Architecture Context
Everything you build after this phase depends on the networking decisions you make here. Consider what comes next in your learning path:
Compute (EC2, ECS, EKS, Lambda) requires subnets to place instances and tasks. An Auto Scaling group spans subnets across AZs. ECS tasks need network mode configuration. Lambda functions in a VPC consume ENIs from your subnets and are constrained by your available IP space.
Databases (RDS, Aurora, DynamoDB) require subnet groups that span multiple AZs. RDS instances sit in private subnets, accessible only through Security Group rules. DynamoDB is accessed via VPC endpoints to avoid NAT Gateway costs and improve latency.
Load Balancing (ALB, NLB) requires subnets in each AZ you want to serve traffic from. ALBs need public subnets with internet gateway routing for internet-facing configurations, and route traffic to targets in private subnets.
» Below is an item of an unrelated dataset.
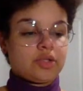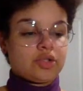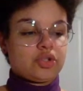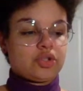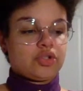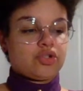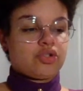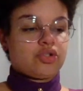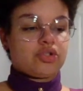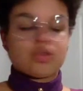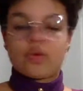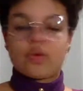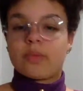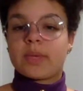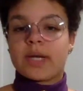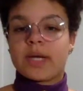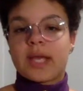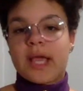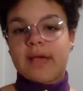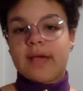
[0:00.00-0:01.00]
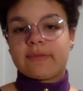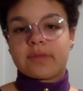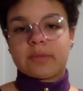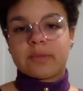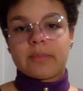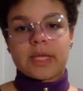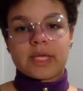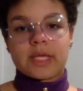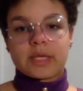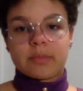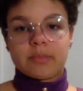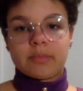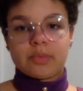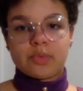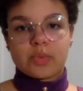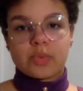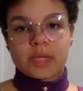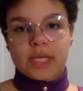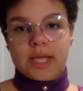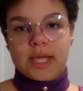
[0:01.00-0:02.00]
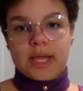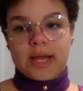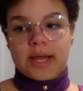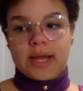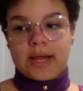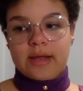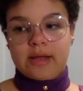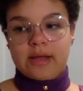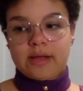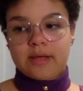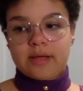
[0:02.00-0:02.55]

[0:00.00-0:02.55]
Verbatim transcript: So I'm gonna have to make a bouquet.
Serverless (Lambda, API Gateway, Step Functions) can operate outside a VPC for public API patterns, but the moment your function needs to reach a database or internal service, it needs VPC networking. Understanding this boundary is critical to Lambda cold start performance.
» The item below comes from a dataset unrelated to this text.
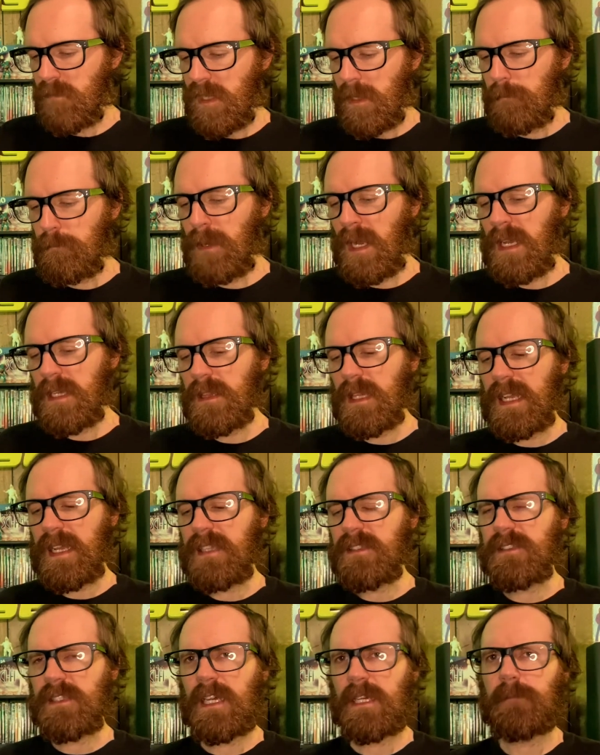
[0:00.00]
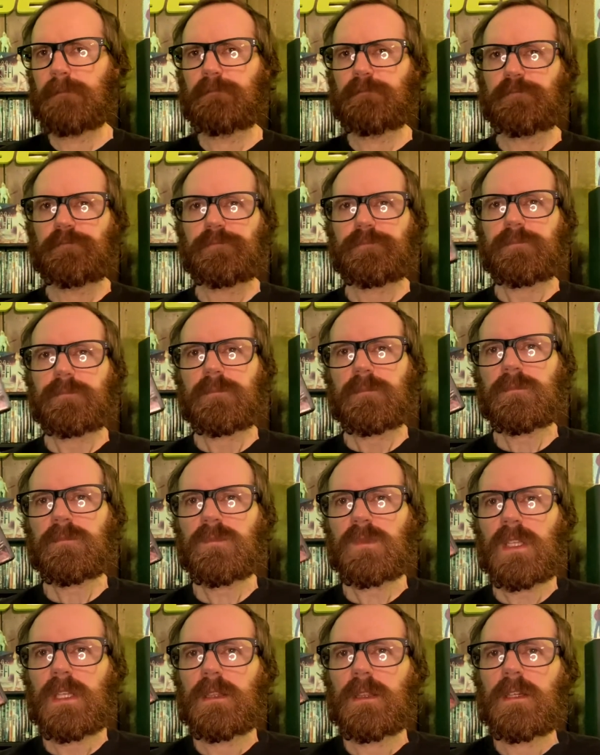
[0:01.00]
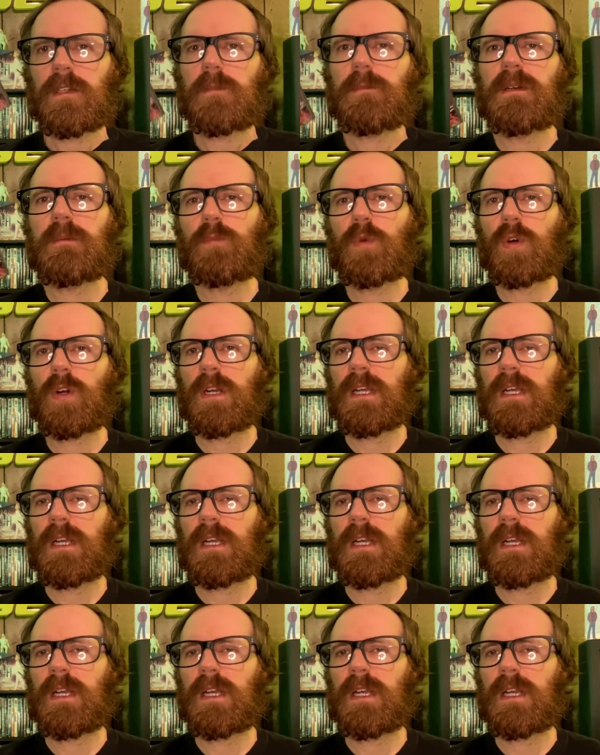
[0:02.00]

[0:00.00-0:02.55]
But, like I said, a little bit more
Containers (ECS, EKS) require careful subnet planning. Fargate tasks each consume an IP address from your subnet CIDR. A cluster running hundreds of tasks can exhaust a /24 subnet quickly. EKS adds its own networking layer (VPC CNI plugin) that consumes even more addresses.
The networking patterns you learn in Phase 2 are not isolated knowledge. They are the connective tissue between every service you will use for the remainder of this program and throughout your career as a Solutions Architect.
Phase Exam
After completing all seven modules in this phase, you will take the Phase 2 certification exam:
- 35 multiple-choice questions covering all networking services and concepts
- 55 minutes to complete
- 70% pass threshold (25/35 correct)
- Questions test both conceptual understanding and practical application
- Expect scenario-based questions: "A customer needs private connectivity between two VPCs in different accounts without overlapping CIDR ranges. Which solution meets this requirement?"
- You must demonstrate understanding of tradeoffs, not just feature recall
The exam validates that you can design networking architectures, not just describe them. Passing means you are ready to build on top of this foundation with confidence that your network layer will not become the bottleneck, the security gap, or the cost surprise that derails everything above it.